Suddenly, traffic in the director’s office gets crazy. Every two seconds is another man stepping in with a “Salaam aleykam,” another offer of tea, another cigarette, another long unabashed stare at the Asian woman with uncovered hair sitting like a kid in the principal’s office. In the 20 minutes that it takes Gabe to buy the tickets, at least 12 men come in and out of the office to stare, and not one of them breathes a word to me. Neither does the director, who fondles the camera and flips through the pictures, the vast majority of which are from other sights.

Gabe finally comes back, hands over the tickets, and with the director watching over his shoulder, deletes the pics. They shake hands. We leave. Not ONCE in the whole process does the director even look at me.

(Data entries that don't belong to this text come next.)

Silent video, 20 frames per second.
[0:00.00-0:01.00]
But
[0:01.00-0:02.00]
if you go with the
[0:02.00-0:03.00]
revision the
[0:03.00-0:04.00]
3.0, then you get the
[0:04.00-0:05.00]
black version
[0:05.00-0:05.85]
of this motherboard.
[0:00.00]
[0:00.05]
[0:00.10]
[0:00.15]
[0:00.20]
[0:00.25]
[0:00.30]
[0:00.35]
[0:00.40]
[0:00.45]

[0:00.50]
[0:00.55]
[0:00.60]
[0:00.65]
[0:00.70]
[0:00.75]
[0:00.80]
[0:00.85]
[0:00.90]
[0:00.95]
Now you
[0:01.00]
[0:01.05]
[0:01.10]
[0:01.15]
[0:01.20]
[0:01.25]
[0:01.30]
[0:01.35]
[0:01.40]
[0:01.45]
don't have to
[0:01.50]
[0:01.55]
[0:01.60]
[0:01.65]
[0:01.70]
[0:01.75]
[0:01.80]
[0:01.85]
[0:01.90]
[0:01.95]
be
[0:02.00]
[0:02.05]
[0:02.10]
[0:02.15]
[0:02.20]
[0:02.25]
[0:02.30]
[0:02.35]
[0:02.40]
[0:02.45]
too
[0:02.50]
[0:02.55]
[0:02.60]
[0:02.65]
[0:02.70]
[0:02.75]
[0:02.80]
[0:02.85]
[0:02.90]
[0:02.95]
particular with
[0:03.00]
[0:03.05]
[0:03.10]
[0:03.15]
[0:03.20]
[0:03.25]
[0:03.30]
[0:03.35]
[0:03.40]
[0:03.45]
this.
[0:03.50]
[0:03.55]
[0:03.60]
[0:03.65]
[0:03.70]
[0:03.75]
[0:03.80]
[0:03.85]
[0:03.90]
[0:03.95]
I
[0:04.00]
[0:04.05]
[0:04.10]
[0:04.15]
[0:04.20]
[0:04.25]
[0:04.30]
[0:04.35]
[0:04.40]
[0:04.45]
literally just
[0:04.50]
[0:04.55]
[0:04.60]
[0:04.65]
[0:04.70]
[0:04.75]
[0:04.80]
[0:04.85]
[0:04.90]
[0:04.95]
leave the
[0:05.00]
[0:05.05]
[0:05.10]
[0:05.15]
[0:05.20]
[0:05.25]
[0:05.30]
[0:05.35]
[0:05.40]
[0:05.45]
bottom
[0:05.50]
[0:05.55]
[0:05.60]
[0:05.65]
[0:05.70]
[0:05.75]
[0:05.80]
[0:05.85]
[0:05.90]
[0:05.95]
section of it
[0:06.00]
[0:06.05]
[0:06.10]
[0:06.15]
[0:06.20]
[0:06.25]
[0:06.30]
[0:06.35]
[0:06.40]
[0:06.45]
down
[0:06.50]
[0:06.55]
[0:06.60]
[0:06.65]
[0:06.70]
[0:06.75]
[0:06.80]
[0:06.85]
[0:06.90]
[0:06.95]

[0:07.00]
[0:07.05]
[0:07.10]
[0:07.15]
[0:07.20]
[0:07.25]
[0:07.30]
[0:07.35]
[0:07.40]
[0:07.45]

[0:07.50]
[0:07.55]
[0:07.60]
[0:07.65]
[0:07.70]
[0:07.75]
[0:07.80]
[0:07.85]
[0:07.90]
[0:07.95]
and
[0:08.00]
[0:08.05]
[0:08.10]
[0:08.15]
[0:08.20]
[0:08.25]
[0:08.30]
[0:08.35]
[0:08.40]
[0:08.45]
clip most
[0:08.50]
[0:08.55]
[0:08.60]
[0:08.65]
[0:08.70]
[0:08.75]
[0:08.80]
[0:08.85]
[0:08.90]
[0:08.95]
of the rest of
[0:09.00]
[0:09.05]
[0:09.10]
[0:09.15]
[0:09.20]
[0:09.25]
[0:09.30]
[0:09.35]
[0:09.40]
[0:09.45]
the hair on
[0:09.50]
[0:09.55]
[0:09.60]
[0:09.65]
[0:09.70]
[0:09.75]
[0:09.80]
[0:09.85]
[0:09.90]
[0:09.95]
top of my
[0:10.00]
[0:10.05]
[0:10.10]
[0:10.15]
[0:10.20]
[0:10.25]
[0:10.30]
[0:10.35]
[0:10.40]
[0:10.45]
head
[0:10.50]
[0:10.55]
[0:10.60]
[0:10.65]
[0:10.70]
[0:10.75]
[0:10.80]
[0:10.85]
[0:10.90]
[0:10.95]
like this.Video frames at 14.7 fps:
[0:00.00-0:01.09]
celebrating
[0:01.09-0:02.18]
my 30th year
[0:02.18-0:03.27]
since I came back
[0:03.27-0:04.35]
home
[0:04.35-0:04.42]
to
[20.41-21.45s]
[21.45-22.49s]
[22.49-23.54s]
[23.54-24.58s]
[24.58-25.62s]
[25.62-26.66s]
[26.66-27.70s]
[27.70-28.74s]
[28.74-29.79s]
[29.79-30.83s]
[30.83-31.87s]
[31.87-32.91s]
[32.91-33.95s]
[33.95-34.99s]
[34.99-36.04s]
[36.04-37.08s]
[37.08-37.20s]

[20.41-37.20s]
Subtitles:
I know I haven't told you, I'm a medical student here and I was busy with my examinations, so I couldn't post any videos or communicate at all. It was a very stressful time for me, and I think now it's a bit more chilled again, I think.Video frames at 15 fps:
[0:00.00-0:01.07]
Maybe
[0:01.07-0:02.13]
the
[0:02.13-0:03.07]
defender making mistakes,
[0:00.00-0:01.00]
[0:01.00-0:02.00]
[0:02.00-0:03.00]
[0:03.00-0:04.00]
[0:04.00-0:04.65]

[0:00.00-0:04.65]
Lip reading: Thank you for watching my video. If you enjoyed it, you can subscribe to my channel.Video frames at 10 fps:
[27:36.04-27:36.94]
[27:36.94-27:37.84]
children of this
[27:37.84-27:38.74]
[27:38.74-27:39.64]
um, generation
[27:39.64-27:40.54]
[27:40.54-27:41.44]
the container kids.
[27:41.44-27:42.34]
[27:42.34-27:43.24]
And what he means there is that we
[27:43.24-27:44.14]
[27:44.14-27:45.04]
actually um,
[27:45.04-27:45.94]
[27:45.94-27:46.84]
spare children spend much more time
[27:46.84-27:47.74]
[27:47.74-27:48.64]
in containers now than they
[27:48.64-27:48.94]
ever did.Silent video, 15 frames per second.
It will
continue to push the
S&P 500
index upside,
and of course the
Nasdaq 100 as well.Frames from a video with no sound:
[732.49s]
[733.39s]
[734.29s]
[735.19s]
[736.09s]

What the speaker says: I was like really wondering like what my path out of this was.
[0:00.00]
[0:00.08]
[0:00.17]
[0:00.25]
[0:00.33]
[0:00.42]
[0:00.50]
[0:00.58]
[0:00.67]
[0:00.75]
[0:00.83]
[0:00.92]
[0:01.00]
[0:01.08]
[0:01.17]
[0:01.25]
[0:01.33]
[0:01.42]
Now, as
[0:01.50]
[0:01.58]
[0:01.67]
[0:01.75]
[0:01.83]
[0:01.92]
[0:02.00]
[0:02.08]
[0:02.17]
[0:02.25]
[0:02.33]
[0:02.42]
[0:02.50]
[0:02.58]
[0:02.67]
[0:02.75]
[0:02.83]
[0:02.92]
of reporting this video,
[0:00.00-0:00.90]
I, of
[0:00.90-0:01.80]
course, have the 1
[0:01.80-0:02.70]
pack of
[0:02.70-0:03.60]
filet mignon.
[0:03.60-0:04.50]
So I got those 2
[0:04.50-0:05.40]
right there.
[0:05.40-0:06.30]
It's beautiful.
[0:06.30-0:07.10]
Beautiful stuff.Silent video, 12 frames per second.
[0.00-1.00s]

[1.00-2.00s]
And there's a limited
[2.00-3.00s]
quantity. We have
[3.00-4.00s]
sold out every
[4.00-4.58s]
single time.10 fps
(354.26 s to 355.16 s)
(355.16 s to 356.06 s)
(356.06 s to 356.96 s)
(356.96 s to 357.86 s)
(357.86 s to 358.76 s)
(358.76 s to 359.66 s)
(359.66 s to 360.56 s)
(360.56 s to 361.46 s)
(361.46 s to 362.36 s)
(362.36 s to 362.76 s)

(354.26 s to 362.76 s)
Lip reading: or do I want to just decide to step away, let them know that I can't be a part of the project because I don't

We finally get out of the Valley having seen only one tomb that we were really interested in, out 350 pounds and hugely apologetic to Paul, who waited patiently in the 100-degree heat through the whole debacle. After my stint as the greatest attraction of the Valley, I am feeling excessively unapologetic for taking my non-flash pictures and wishing I had demanded baksheesh out of every man who had come into the office to ogle me.

Lesson learned: Broken rules are not a big deal if you are willing to bribe your way out of them, and you will defy all of the authority figures if you don’t.

PS. Paul is awesome for not making me feel like an ass that day. I know I was an ass. Hearts, Paul!

PPS. This is a really long post with no pictures. You know why? Because I have no photos of the goddamned Valley of Kings.